> **WHAT THE TASK REQUIRES**
Only one portion of the data is to be written out: from the line bearing "[00:00:00.80]" through the line bearing "[00:00:01.90]". Write it exactly as it appears.

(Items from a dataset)

....................

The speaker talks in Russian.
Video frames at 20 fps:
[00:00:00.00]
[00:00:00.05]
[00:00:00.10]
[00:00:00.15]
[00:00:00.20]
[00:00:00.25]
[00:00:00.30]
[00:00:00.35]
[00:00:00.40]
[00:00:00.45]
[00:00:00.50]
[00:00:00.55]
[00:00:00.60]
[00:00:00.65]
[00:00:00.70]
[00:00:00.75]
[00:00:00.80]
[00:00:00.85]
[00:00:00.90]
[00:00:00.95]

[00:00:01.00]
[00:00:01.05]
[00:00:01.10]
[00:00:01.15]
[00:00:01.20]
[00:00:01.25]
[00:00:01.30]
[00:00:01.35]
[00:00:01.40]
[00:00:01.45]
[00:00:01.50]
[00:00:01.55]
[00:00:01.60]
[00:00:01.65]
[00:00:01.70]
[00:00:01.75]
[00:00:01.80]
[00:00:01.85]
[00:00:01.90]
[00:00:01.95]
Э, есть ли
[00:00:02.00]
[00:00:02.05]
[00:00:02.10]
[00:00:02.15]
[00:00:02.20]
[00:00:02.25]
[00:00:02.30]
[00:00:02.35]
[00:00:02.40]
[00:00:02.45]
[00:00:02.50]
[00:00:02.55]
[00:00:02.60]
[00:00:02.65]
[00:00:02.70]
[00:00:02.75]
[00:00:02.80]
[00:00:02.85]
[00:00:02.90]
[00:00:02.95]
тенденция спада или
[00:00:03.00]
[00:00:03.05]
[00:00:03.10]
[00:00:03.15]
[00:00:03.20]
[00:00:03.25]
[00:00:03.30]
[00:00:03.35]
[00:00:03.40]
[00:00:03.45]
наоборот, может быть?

....................

> **OUTPUT BELOW**
[00:00:00.80]
[00:00:00.85]
[00:00:00.90]
[00:00:00.95]

[00:00:01.00]
[00:00:01.05]
[00:00:01.10]
[00:00:01.15]
[00:00:01.20]
[00:00:01.25]
[00:00:01.30]
[00:00:01.35]
[00:00:01.40]
[00:00:01.45]
[00:00:01.50]
[00:00:01.55]
[00:00:01.60]
[00:00:01.65]
[00:00:01.70]
[00:00:01.75]
[00:00:01.80]
[00:00:01.85]
[00:00:01.90]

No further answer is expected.